**Task brief**
If an entry holds an image, leave that image out and transcribe everything else exactly.

╔══

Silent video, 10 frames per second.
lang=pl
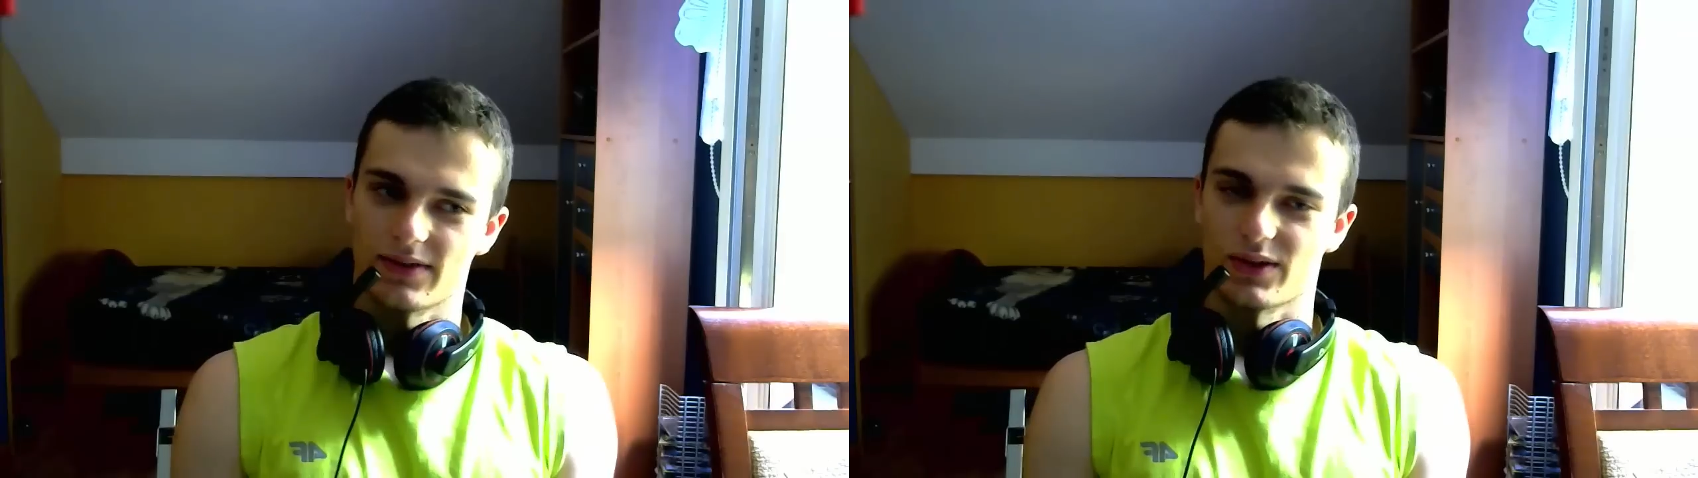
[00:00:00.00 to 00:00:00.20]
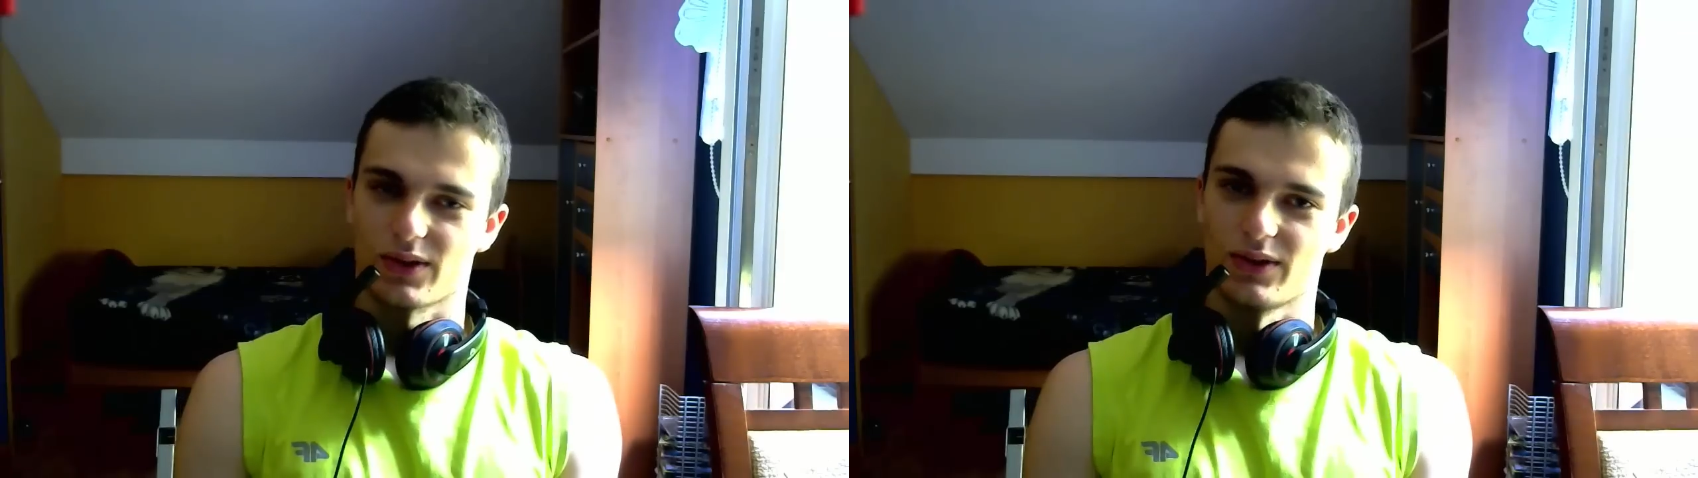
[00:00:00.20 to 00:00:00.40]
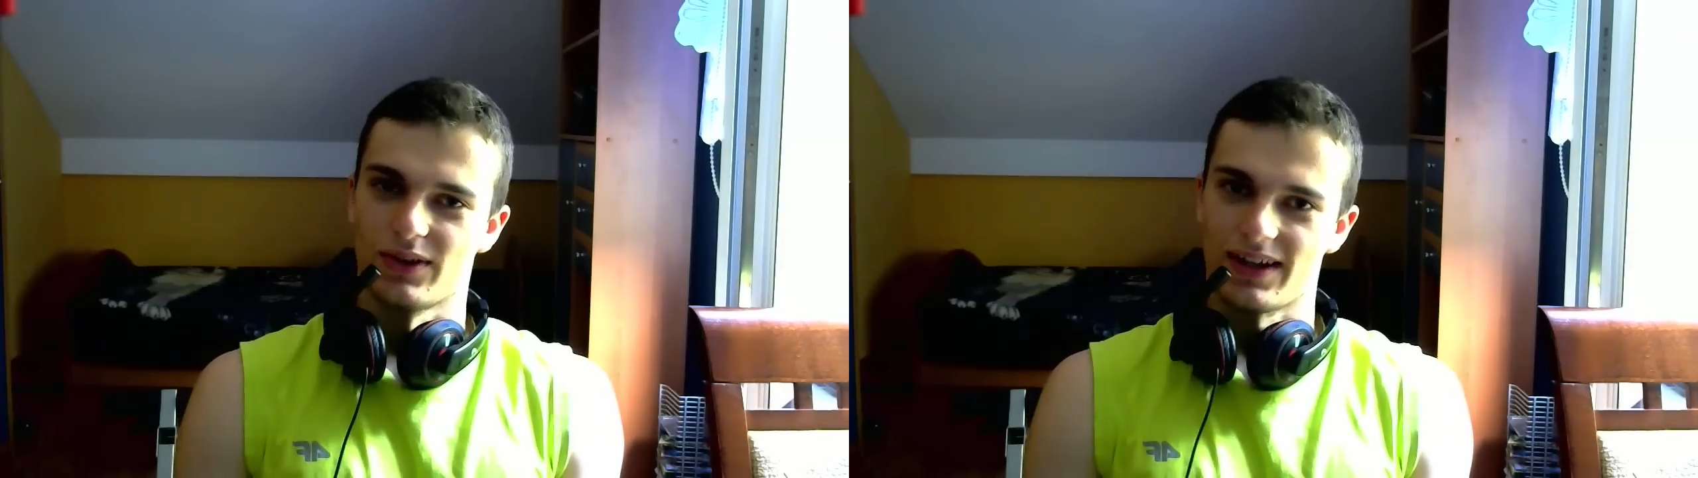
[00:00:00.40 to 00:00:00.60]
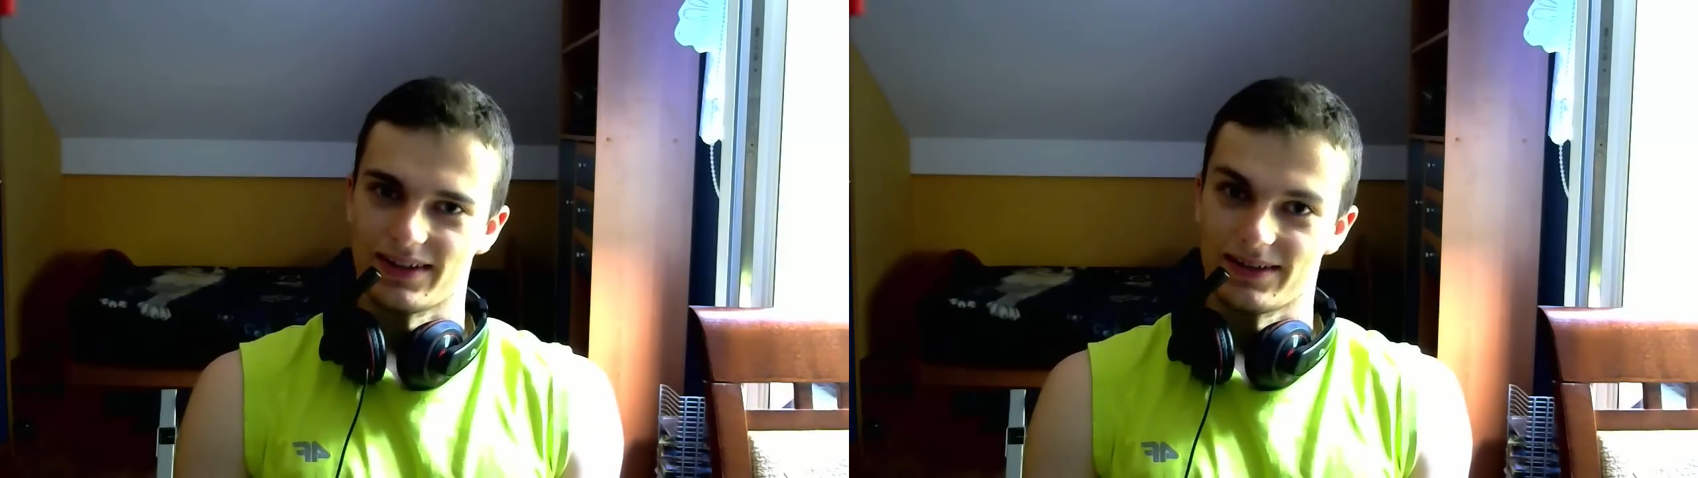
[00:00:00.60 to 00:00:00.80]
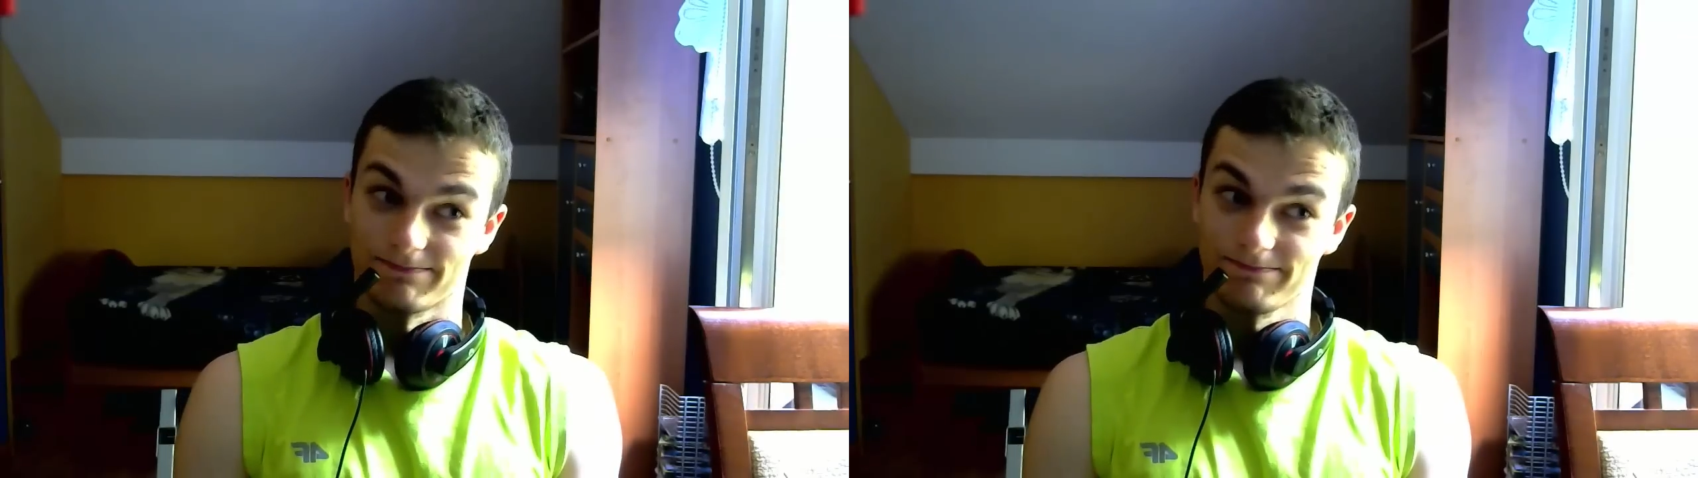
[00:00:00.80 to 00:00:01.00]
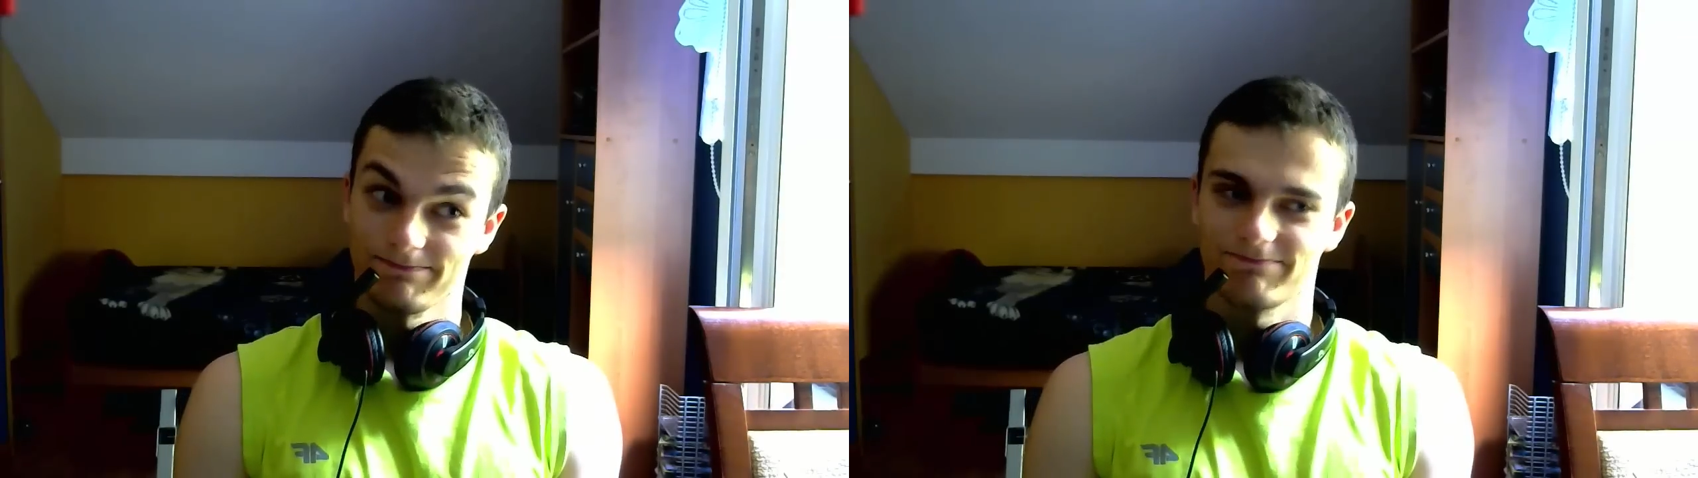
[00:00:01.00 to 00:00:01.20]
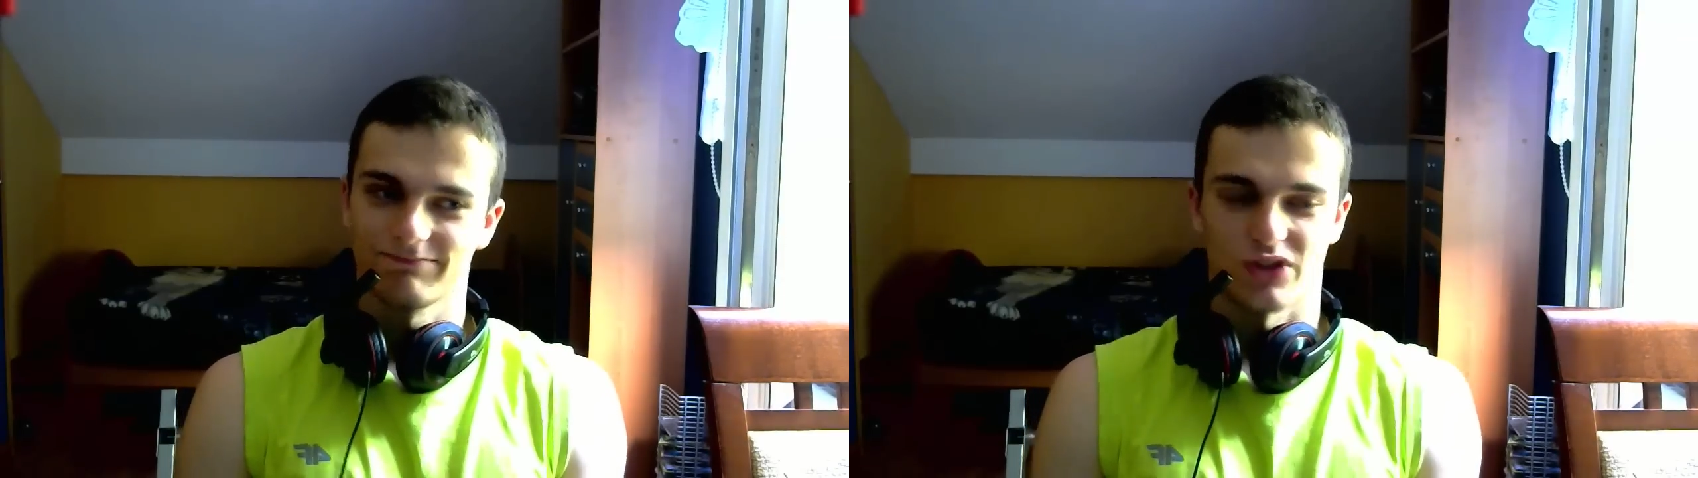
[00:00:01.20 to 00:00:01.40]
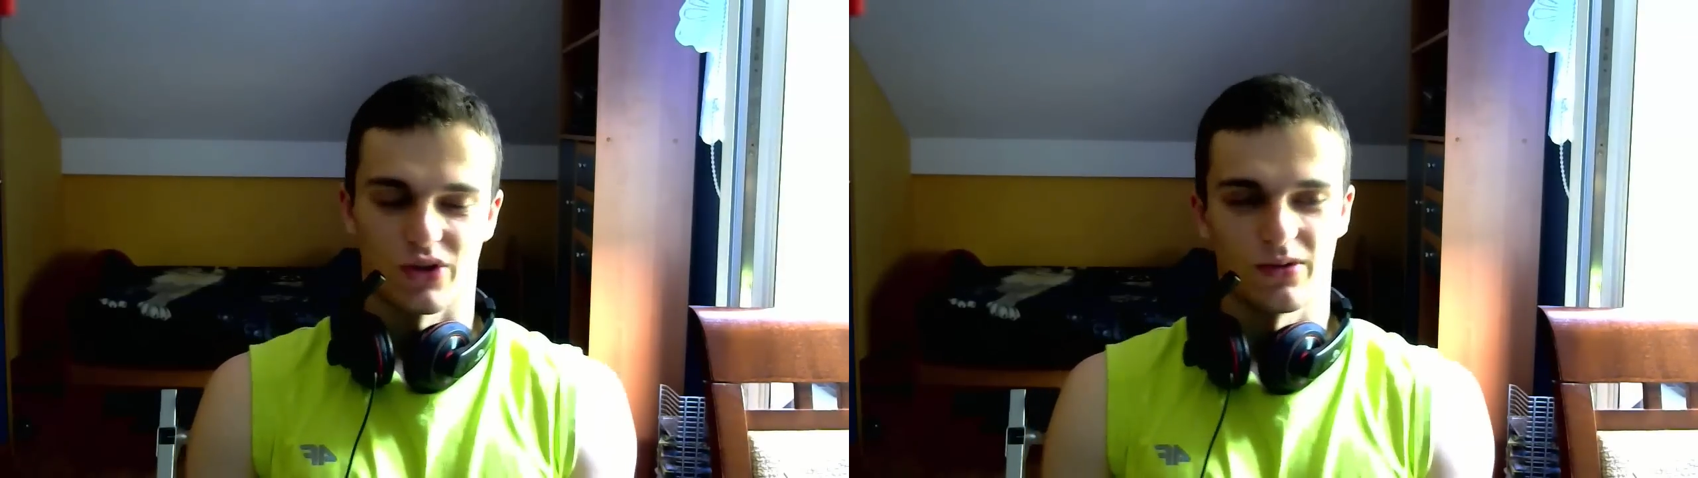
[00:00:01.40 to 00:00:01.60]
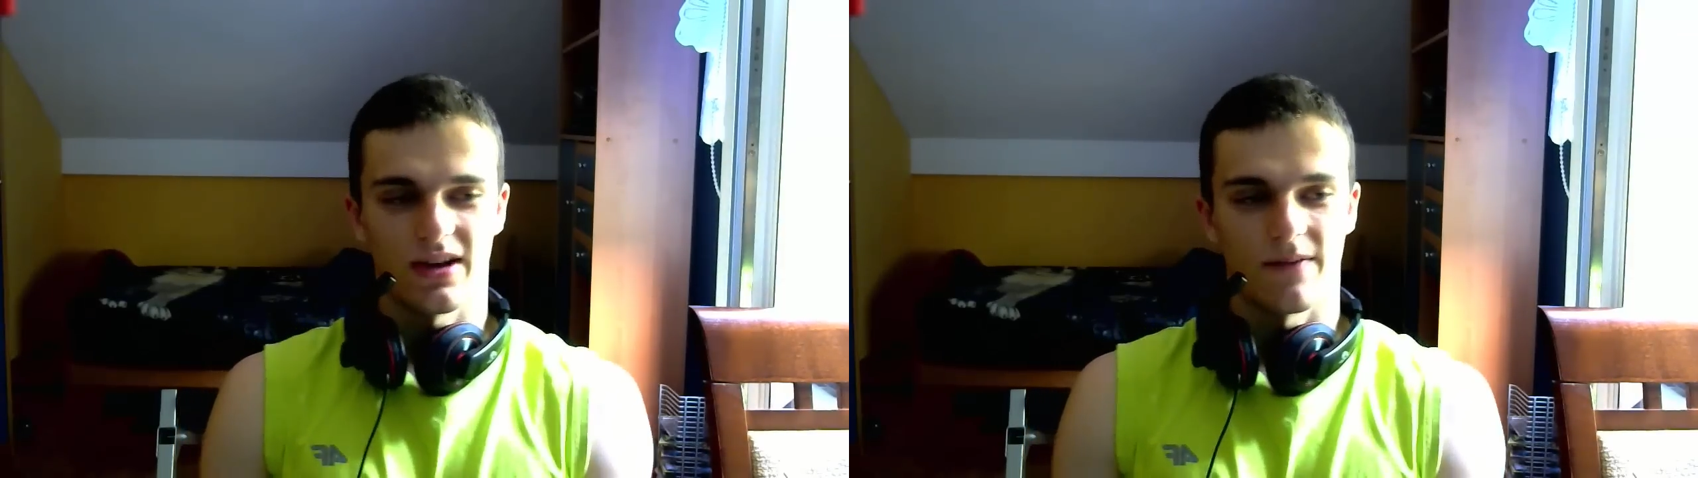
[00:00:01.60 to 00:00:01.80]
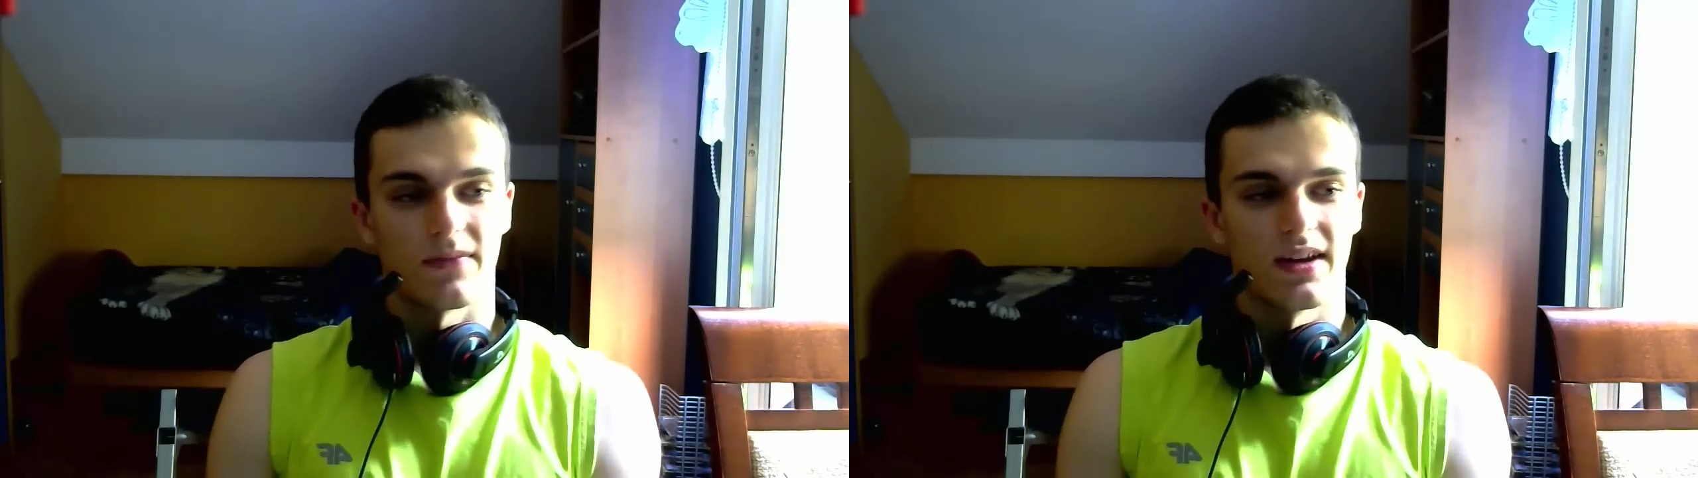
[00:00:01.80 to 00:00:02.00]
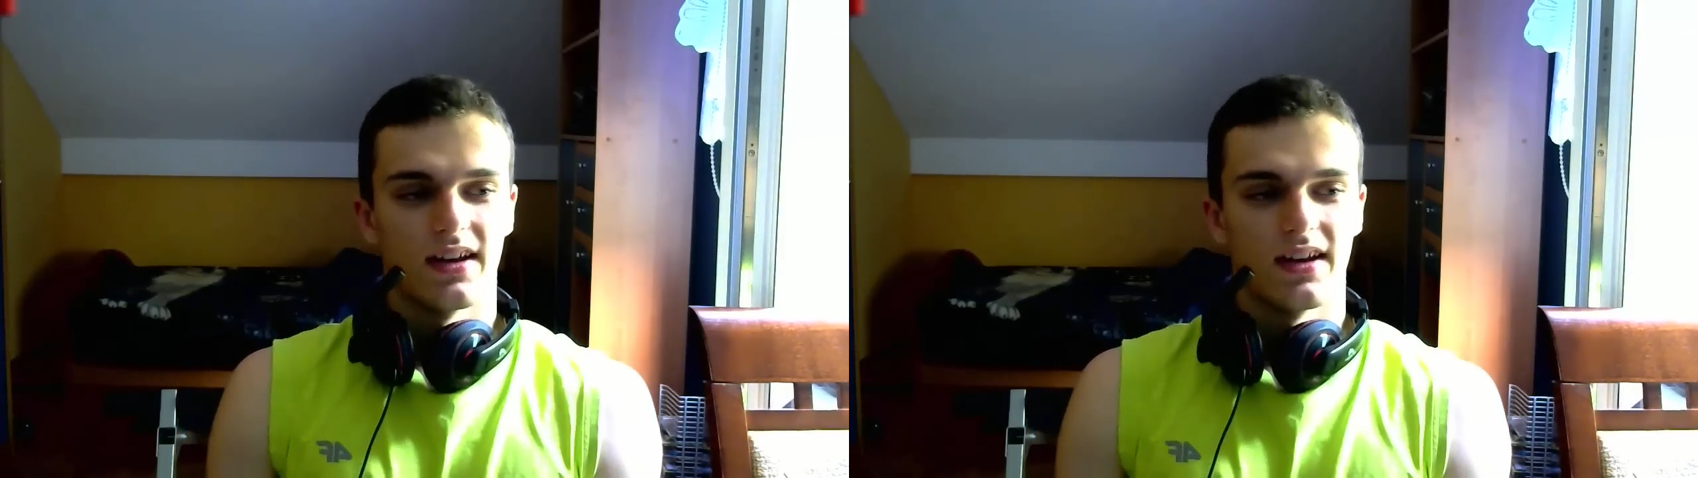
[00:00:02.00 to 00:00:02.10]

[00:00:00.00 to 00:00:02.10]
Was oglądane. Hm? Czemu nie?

╚══

**Answer for the task**
Silent video, 10 frames per second.
lang=pl
[00:00:00.00 to 00:00:00.20]
[00:00:00.20 to 00:00:00.40]
[00:00:00.40 to 00:00:00.60]
[00:00:00.60 to 00:00:00.80]
[00:00:00.80 to 00:00:01.00]
[00:00:01.00 to 00:00:01.20]
[00:00:01.20 to 00:00:01.40]
[00:00:01.40 to 00:00:01.60]
[00:00:01.60 to 00:00:01.80]
[00:00:01.80 to 00:00:02.00]
[00:00:02.00 to 00:00:02.10]

[00:00:00.00 to 00:00:02.10]
Was oglądane. Hm? Czemu nie?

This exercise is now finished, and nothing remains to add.